There’s no work in the show more visceral than Whitman’s, an explosive bout of reckoning that envelops and engulfs. That’s not to say others don’t resonate. Andrea Chung’s “The Westerlies: Prevailing the Winds’’ is cosmic and delicate, a geodesic dome draped in a cyanotype galaxy, the stars there to serve as early warnings of colonial marauders charting their path across the seas. Less cosmic would be Josh T. Franco’s work, centered on a snake cobbled out of colored stone and splayed on the gallery floor. Step carefully over and through and you’ll develop a sense of communion with the wonder of Franco’s evocations — of ancient cave paintings and wayfinding mechanisms, eons before European explorers ever thought to draw lines on a map. Franco’s work forges a connection — in color, in form, in the ground underfoot — across millennia, then to now. In a set of painted panels on the wall, he quotes Aby Warburg, the German cultural theorist who more than a century ago visited the Hopi tribes of New Mexico, moving him to see modern European culture as a blip against the vast arc of Indigenous practice despite centuries of attempts to destroy it. “It is only the contact with the new age that results in polarization,’’ he wrote.

“Wayfinding’’ is wonderfully ambitious, not least in that it invited all six artists to make new works with the Knapfel Collection in mind.

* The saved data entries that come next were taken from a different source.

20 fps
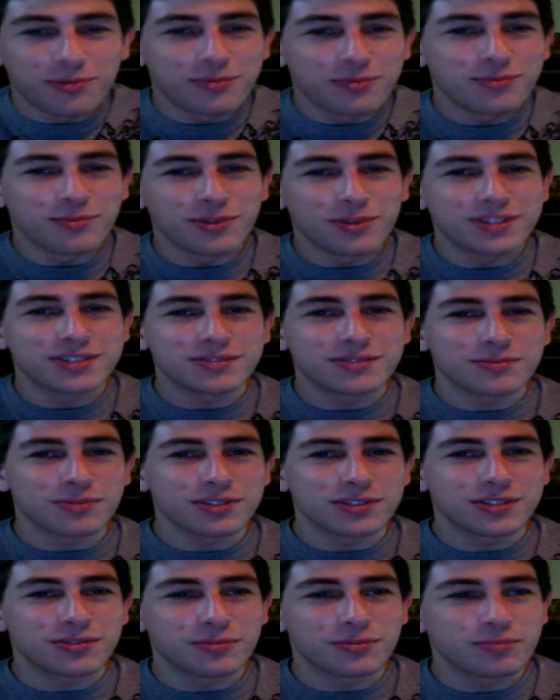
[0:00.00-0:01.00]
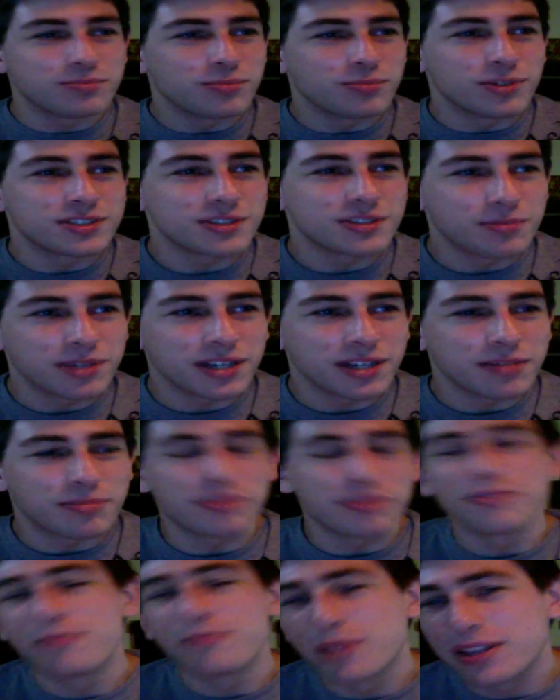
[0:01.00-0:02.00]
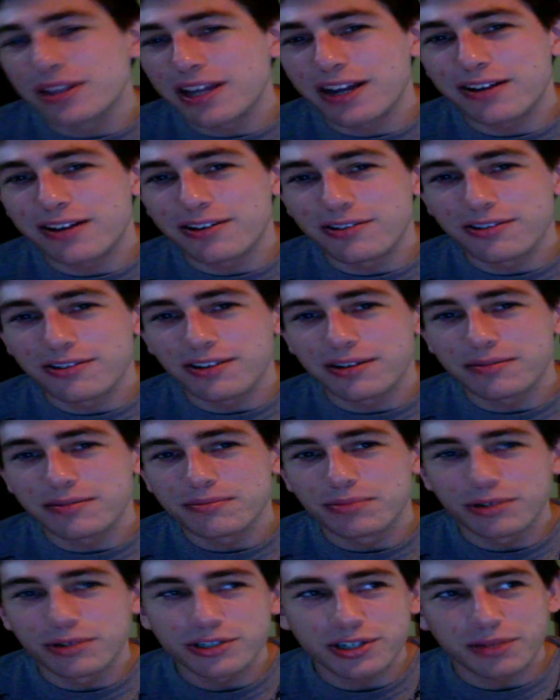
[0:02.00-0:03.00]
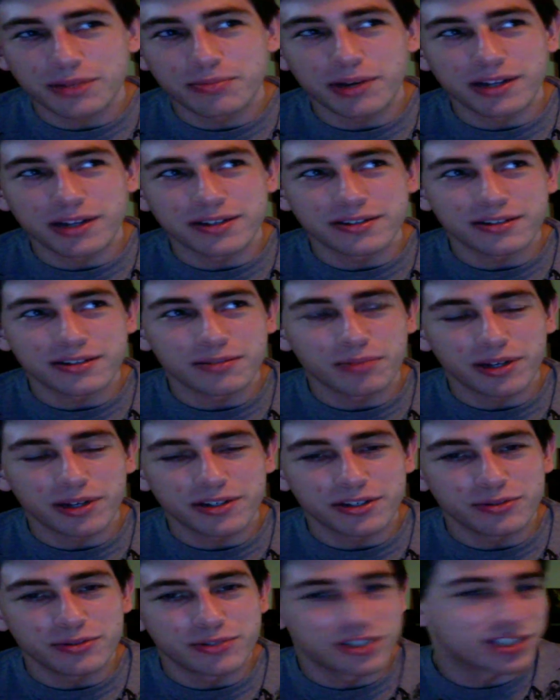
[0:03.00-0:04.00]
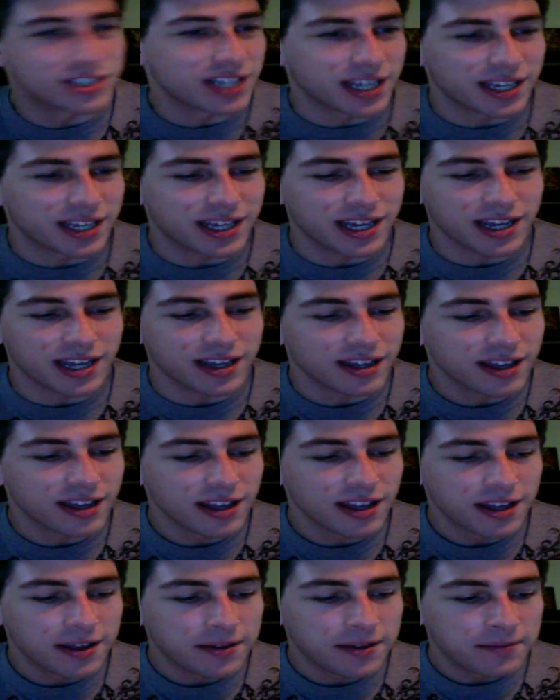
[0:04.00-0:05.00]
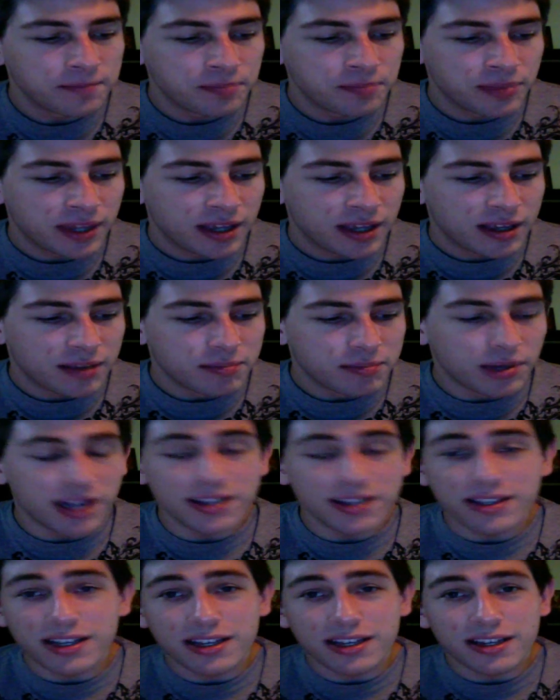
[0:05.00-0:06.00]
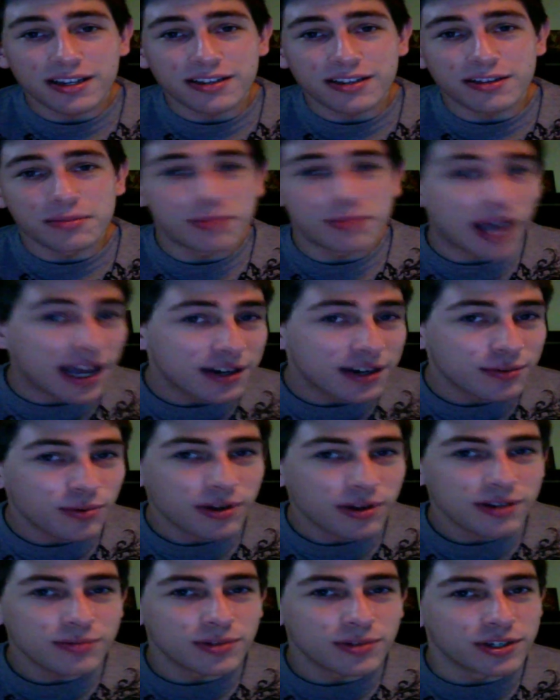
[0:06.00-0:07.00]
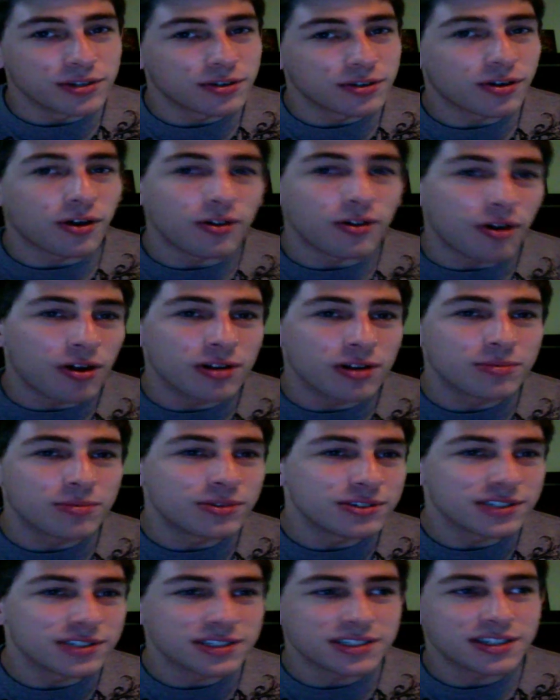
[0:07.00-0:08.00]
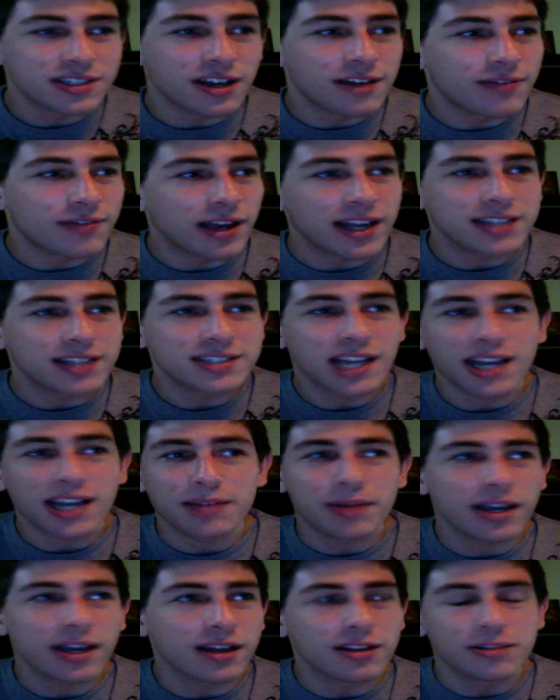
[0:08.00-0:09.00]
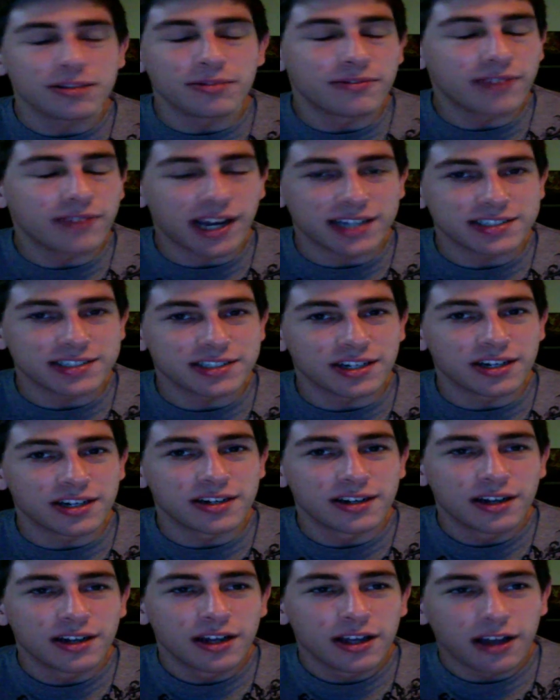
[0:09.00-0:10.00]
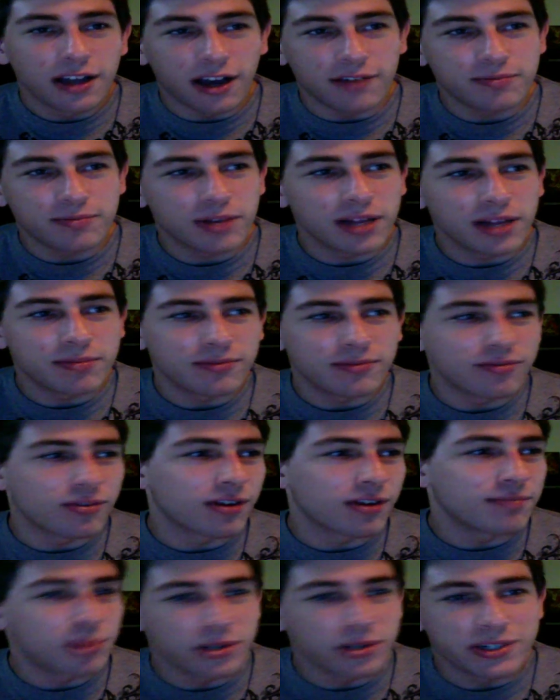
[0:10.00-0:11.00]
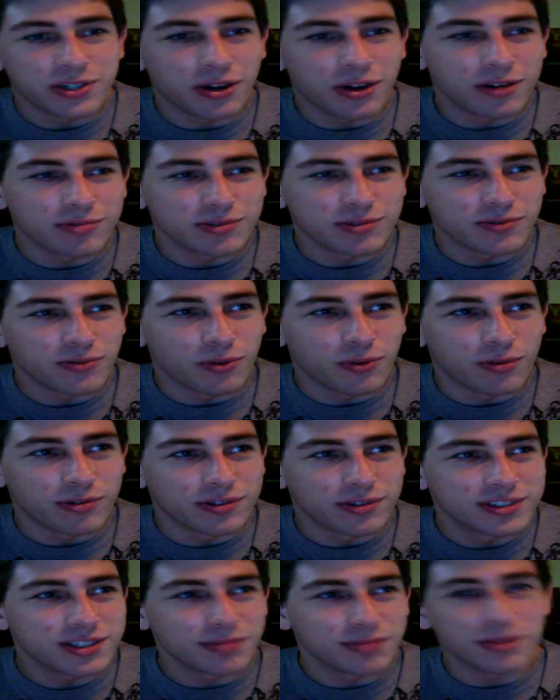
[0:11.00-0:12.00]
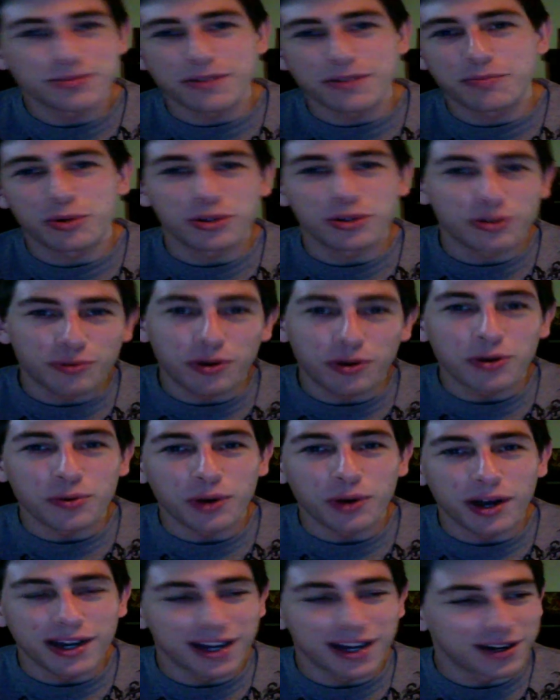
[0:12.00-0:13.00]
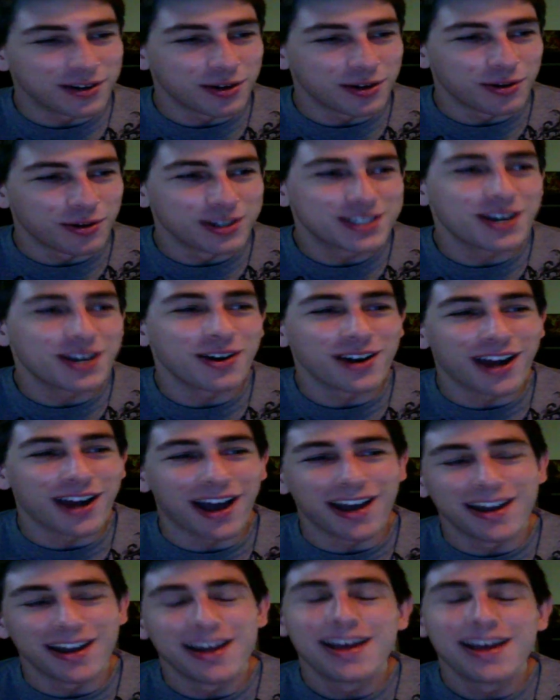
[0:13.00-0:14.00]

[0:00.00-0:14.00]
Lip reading: What's the big improvement there other than pushing a button compared to you just saying kick? But the Madden one where you call audibles and stuff, I guess that can make it a little bit faster. I've played before, I've put in audibles before, sometimes I've put in the wrong one, I don't know what's going on.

Inevitably, there are divergent takes. We shouldn’t necessarily be surprised that two-thirds run on thematic parallels. Perhaps we should be more surprised about the one-third that don’t. Spencer Finch’s work here is what you might call romantic minimalism: Landscapes, of a sort, distilled to their essence in small color swatches the artist encountered on nearby hikes (a piece called “Maine Landscape’’ features little daubs of watercolor free-floating; various breaths of blue are labeled “ocean,’’ the green “Doliver Island,’’ and red “a boat.’’) They’re spare, beautiful and dreamy, and there for you, if you need a break.

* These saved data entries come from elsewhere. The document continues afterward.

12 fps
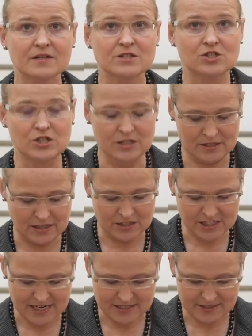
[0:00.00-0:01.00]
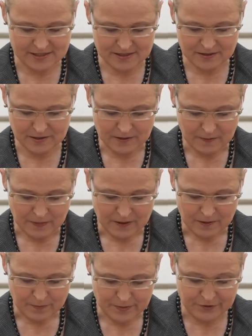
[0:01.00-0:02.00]
She suggests
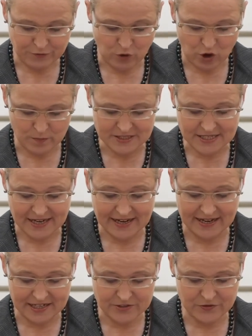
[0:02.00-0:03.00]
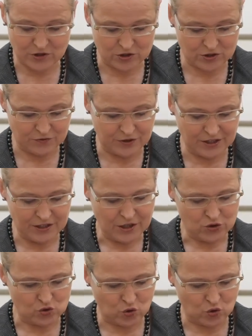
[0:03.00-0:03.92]
performance as philosophy to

I wouldn’t say the same of Liz Collins, though her “Map Key,’’ a cartoonish sculpture with a drape of white fabric hung between thick vines, bleeding profusely, isn’t what you’d call aloof. But there’s still some distance plied between subject and form and how she resolves it. Collins’s work burrows into formal convention, dwelling in the arcane qualities of markers and navigational calibration as hard-edged abstraction. One lovely piece, a drape of silk suspended from the ceiling called “Stretched Markers,’’ could be Bauhausian tapestry, if not for the navigational title.

It makes a strange companion in the show’s one big room, with Chung’s dome glowing nearby, and Assu’s pair of video game consoles laced with acid wit. One of them is called “Look At What I Columbused 2’’; the other “Landback,’’ both in goofy ’80s-arcade font. They’re not playable — I tried — but the flickering screen, blinding and cold-white, says a lot as you poke and toggle at button and joystick. It made me think of the restive jitters of generations of Assu’s ancestors, Poltergeist-like, triangulated onto tiny land plots where the surveyors’ magical lines said they belonged. Isn’t that what was Columbused — a new world, carved into an old one active and thriving?

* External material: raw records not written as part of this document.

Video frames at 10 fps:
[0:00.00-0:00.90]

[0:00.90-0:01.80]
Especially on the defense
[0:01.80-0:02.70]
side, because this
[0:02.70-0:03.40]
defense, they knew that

“Landback’’ would be a revenge fantasy if it wasn’t actually happening, at least in Canada and in tiny bits and pieces. Assu’s Kwakwaka’wakw First Nation is one of many engaged in the slow-walk process of treaty negotiation with the provincial and federal governments toward repossession of lands and resources and self-government. Along with it will come a map sure to be redrawn, as, in this broken world, they seem destined to be.